Most Agencies Miss IPv6 Deadline

on September 28, 2012 at 3:30 PM

Despite a longstanding deadline and months of work, most federal agencies are about to miss the Sept. 30 deadline to enable IPv6 but will face no penalties for not reaching that goal.

Officials say Sept. 30 was a goal set by the Office of Management and Budget and that consequences for not meeting it are unnecessary. Nonetheless, compliance remains important as private industry v6 compliance is strong and therefore limits government interaction. Google, for example, launched IPv6 in June (see video with Vint Cerf above).

“I think the key here is for the agencies to really start piloting the operational pieces they have,” and continue to keep moving toward v6 readiness, said Steven Pirzchalski, IPv6 lead on transitioning the Department of Veterans Affairs to the new version of Internet protocol. He’s also the point person for the federal government to answer any v6 questions.

The federal government and private industry in the U.S. have been pushing to upgrade their ability to handle Internet traffic because the number of IPv4 Internet addresses worldwide will soon run out. Asia has already run out of v4 addresses. Europe and the U.S. will run out in 2013.

And it is becoming difficult for users in increasing parts of the world who access the Internet using v6 systems to communicate with entities whose web pages still rely on v4 addresses.

About 25%, or 332 domains, out of 1,300 across the federal landscape, have operational web servers that meet the v6 standard.

“Almost every agency has some number of services enabled,” said Douglas Montgomery, manager of NIST’s Internet & Scalable Systems Research, Internet Technology Laboratory.

Nearly half of the .gov domains have made real progress toward deployment, he said. But with hundreds of domains within every agency, it has been tough to meet the target date.

Montgomery said an interim solution allows V6 compliant entities to use a translating proxy to become v4 compliant for a particular task and communicate with v4 entities. But the process isn’t optimal.

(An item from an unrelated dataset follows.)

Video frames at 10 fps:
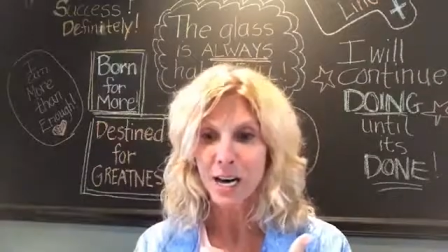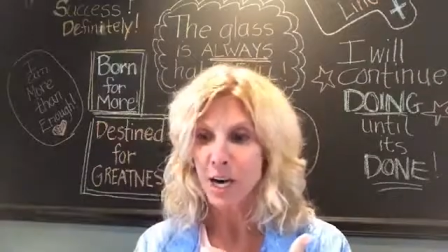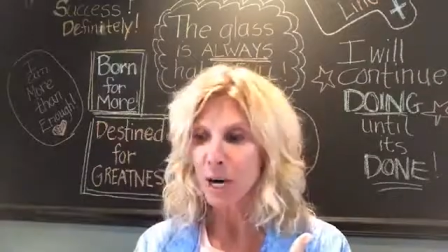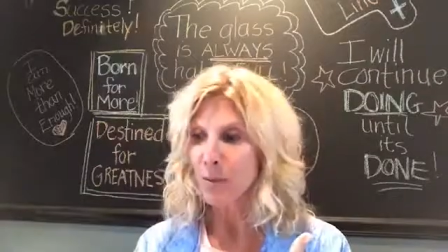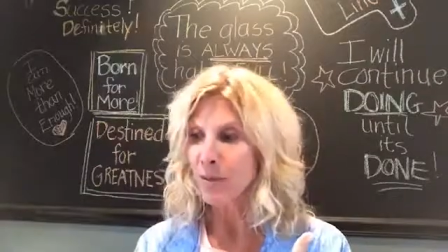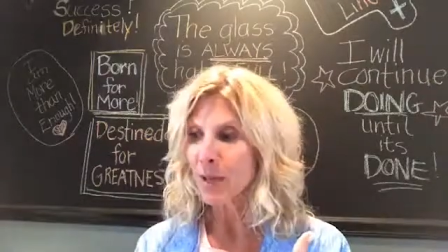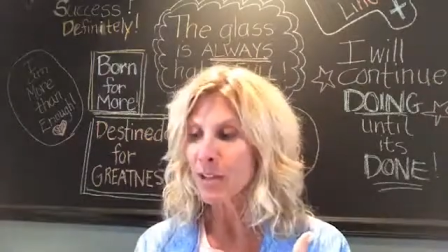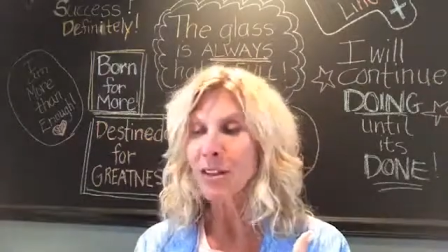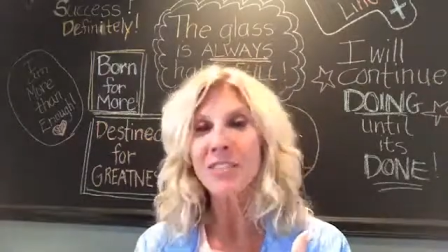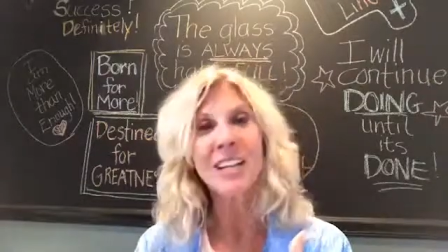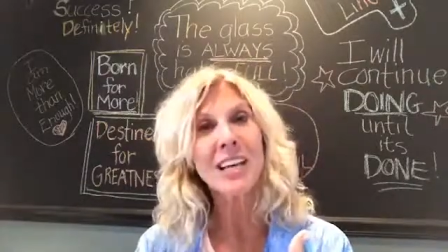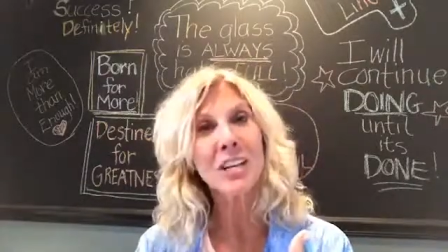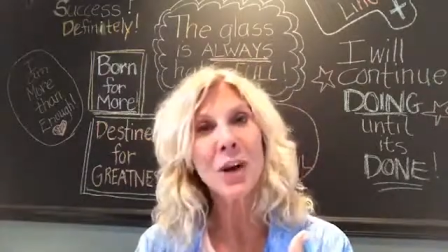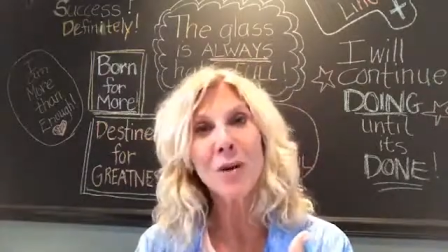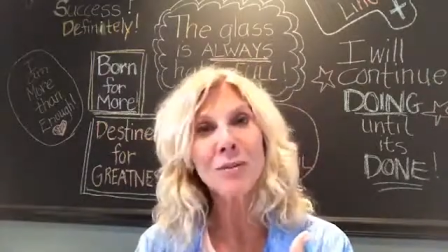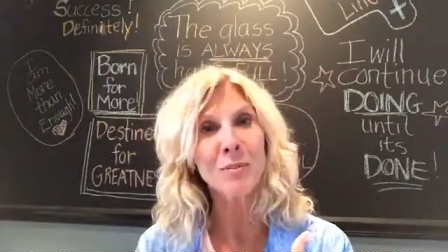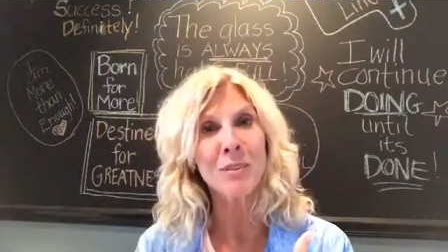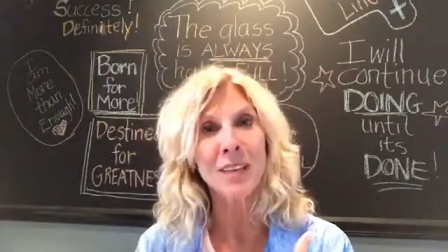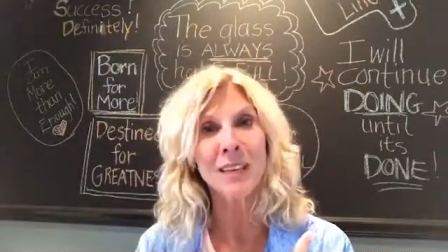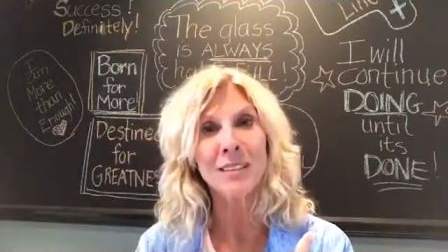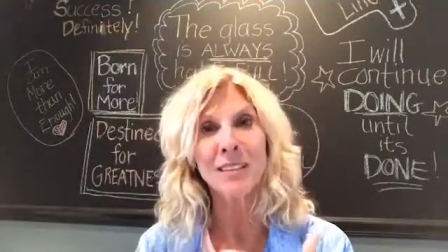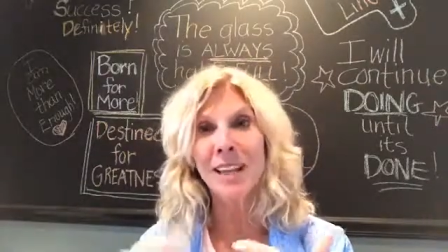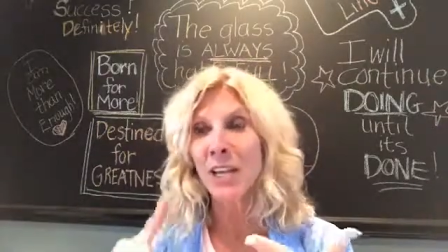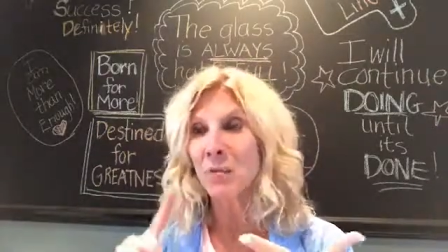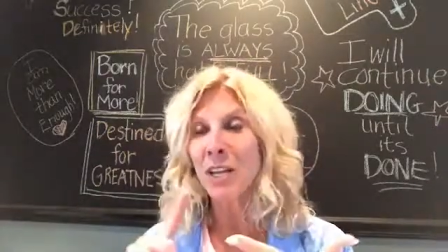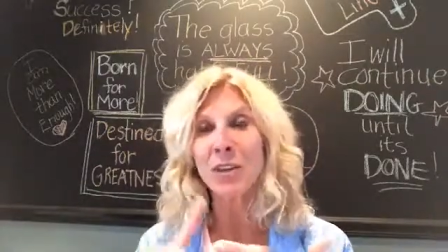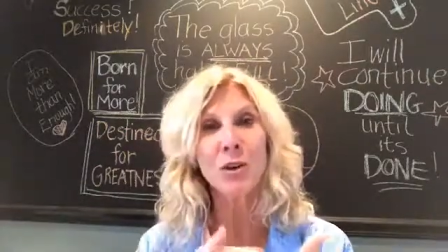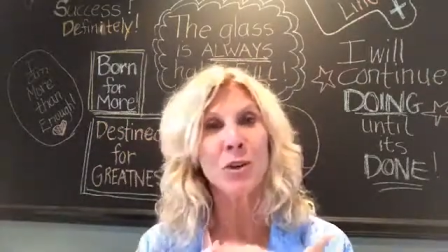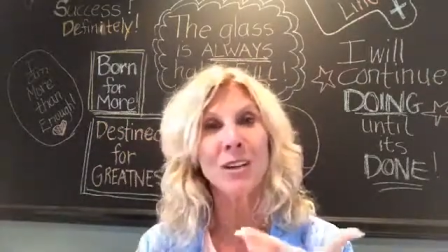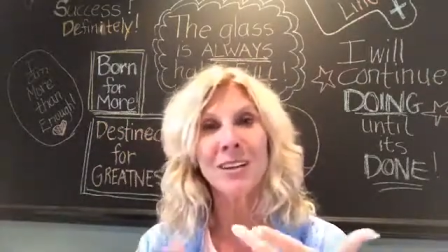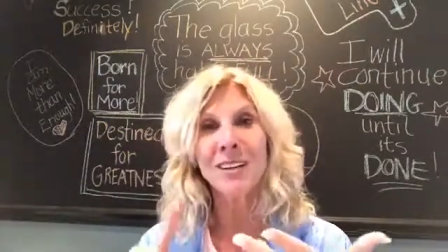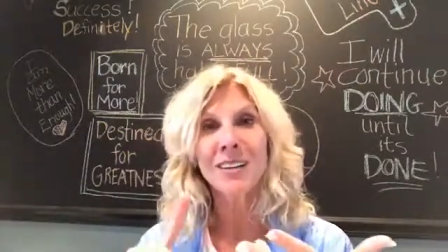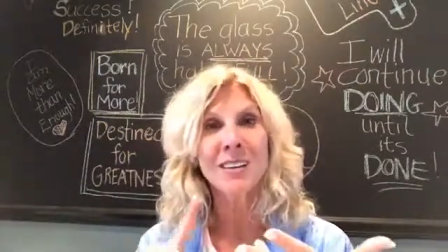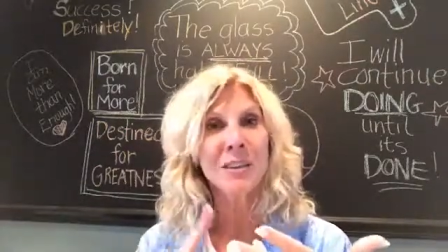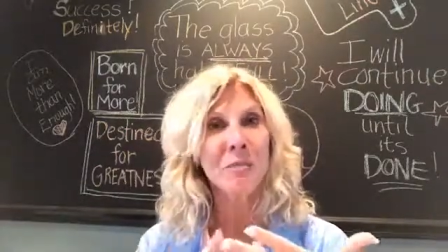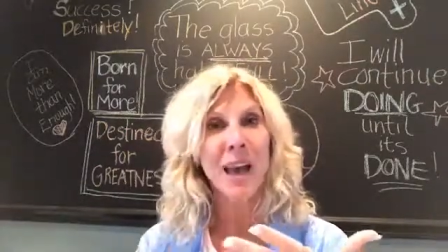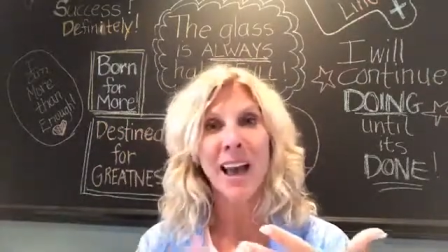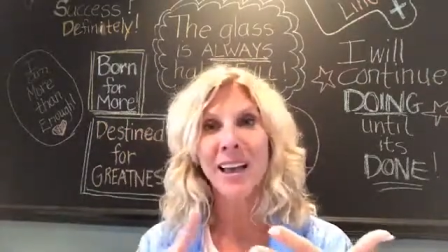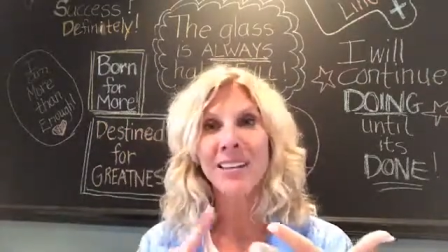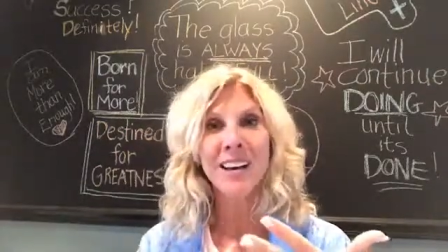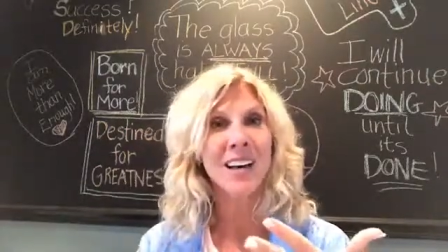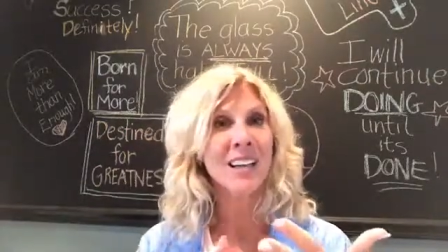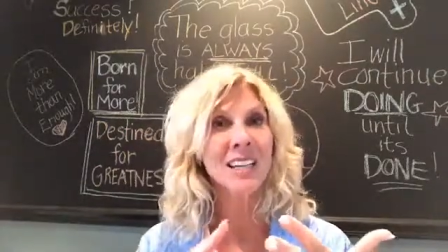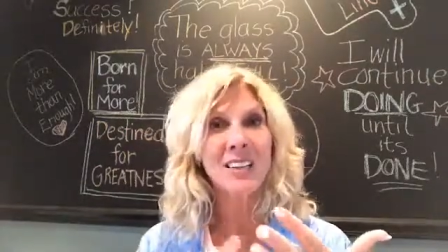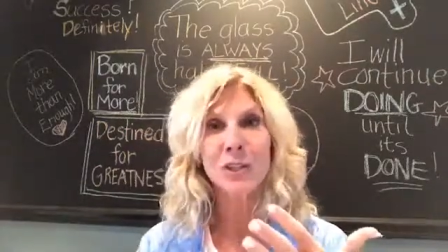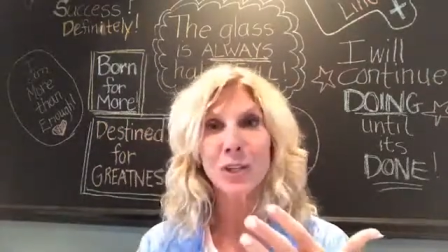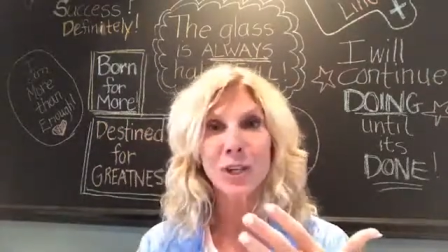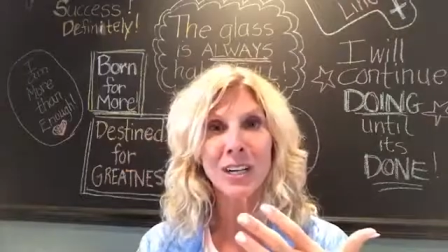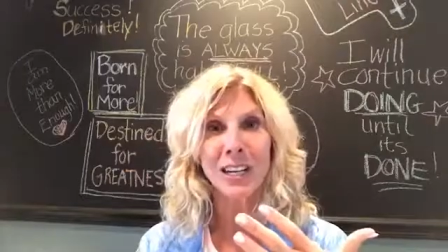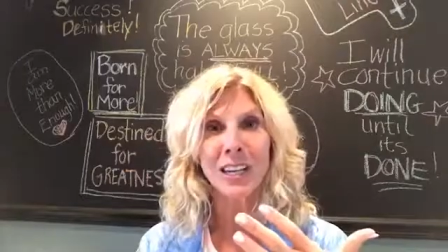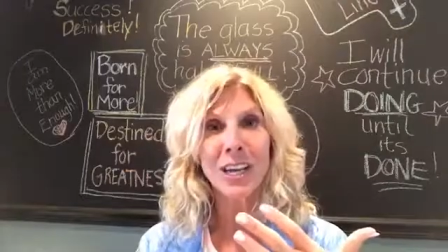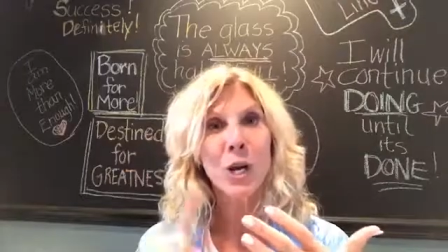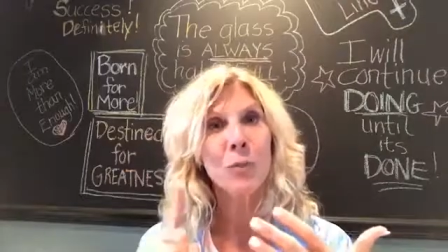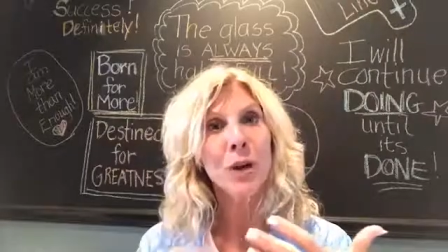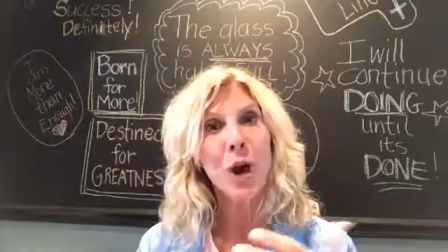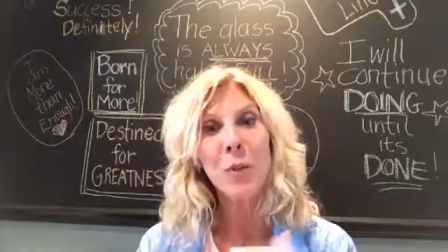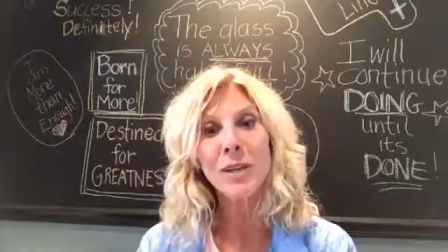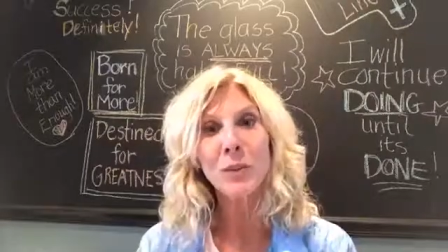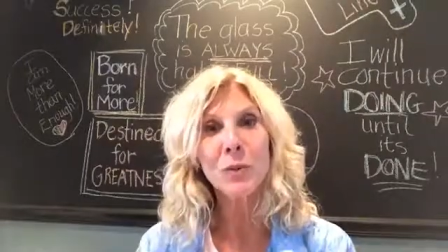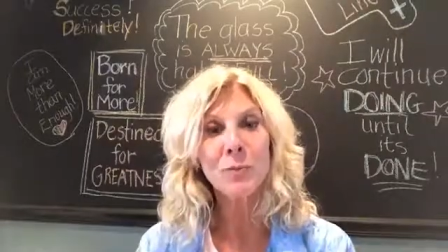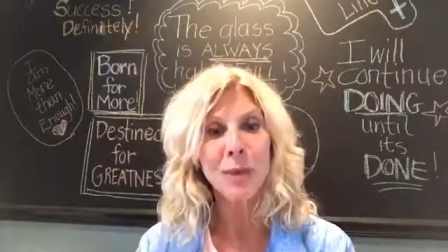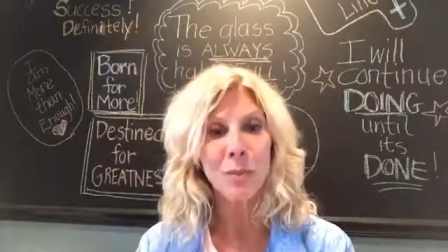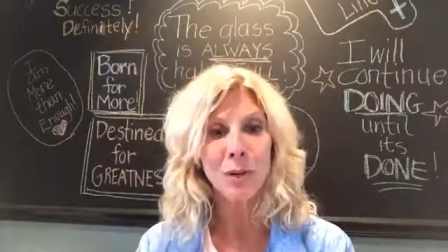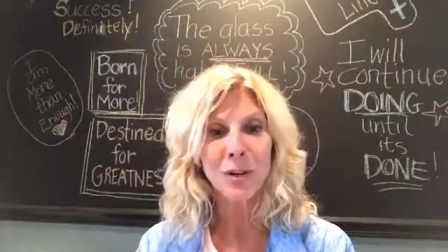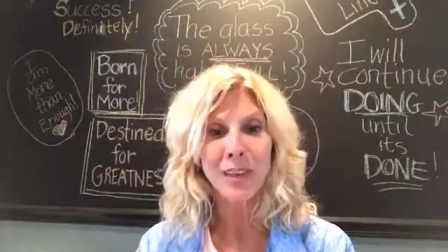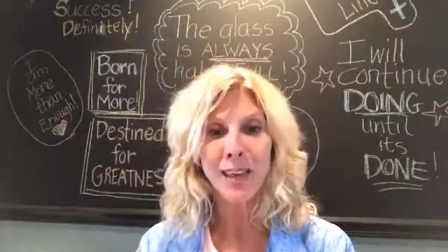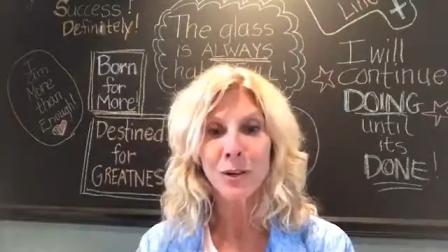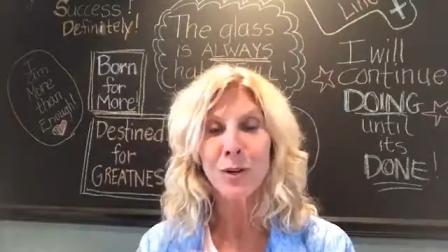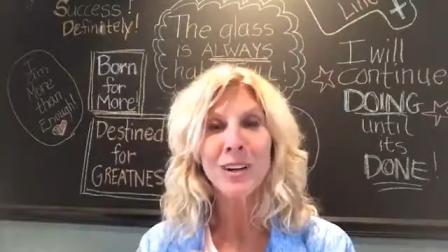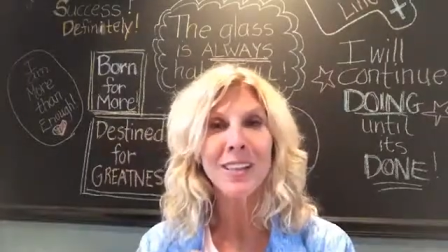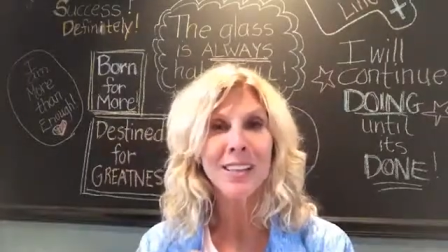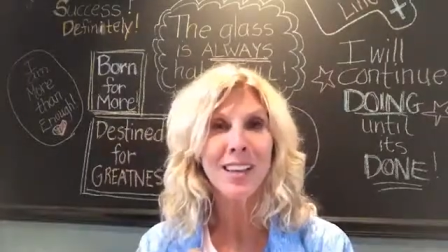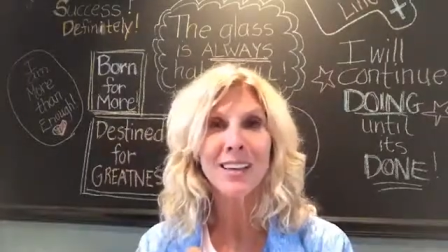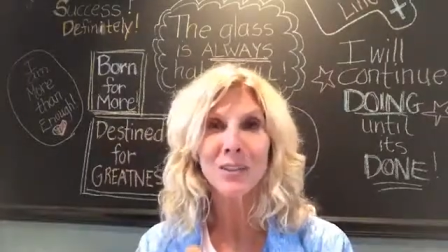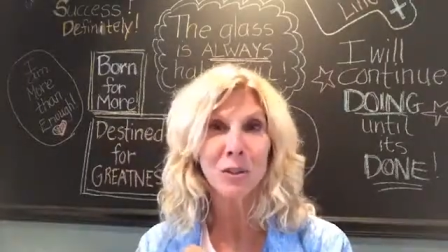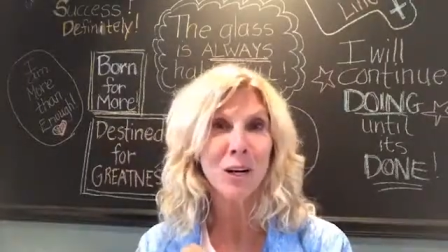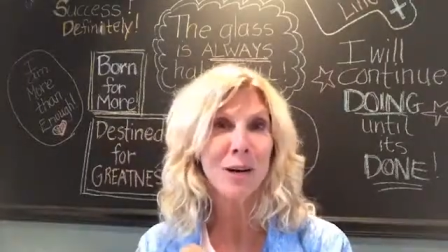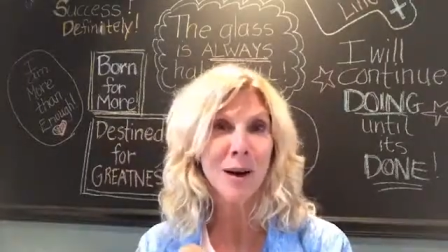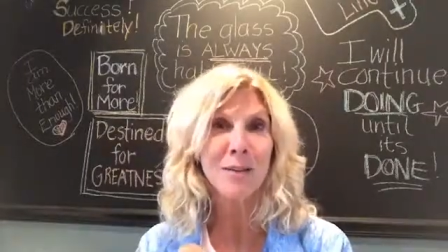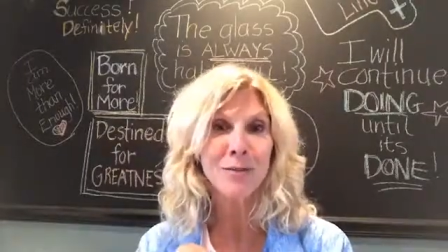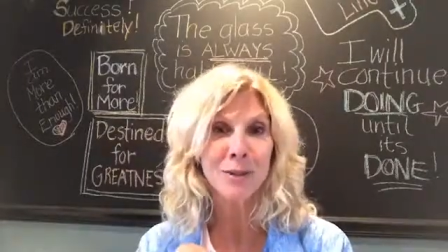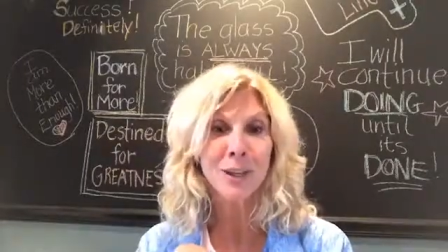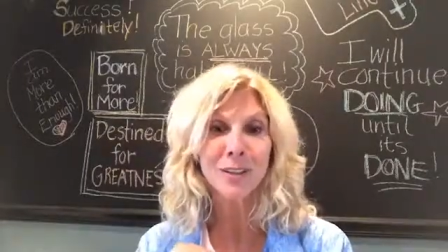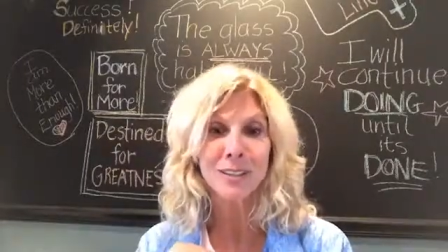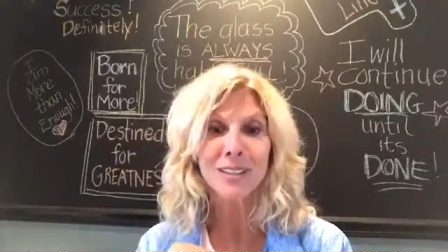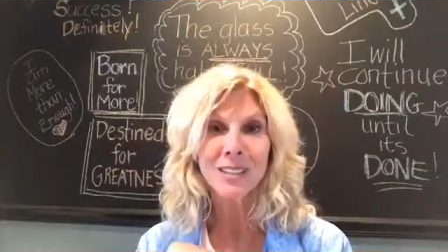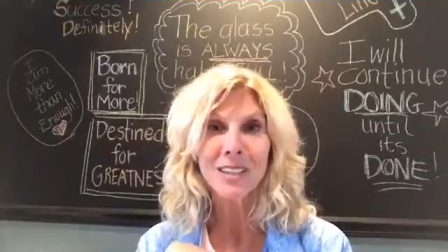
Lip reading: And you have to let go of some things, and they can be the good, the bad, the ugly, the dirty. But always remember that good things grow out of dirt.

“It will add complexity and brittleness to the system,” Montgomery said. “All agencies will continue working to roll these services out. I expect the progress to continue.”

The VA has been enabled since March. The departments of Education and Energy are compliant as well. And many parts of agencies that have distinct domains have reached the goal, too, he said.

Part of the reason for the slow transition is that agencies are finding “dead sites” that have to be taken down instead of transitioned.

Other delays faced by agencies: Most agencies did not have a plan for deploying IPv6 prior to OMB’s mandate in 2010; the mandate did not include any additional funding; and agencies had to modify existing contracts with vendors to get the technical help they needed.

“A lot of agencies have made significant progress. Now you’ll see more and more agencies going green,” predicts Dale Gessey, Chief Operating Officer at Auspex Technologies, LLC, a government contractor, and v6 expert.

By 2014, Pirzchalski agencies will be required to comply internally with v6.

“As we continue the progress of enablement, this has actually helped us position for 2014,” he said.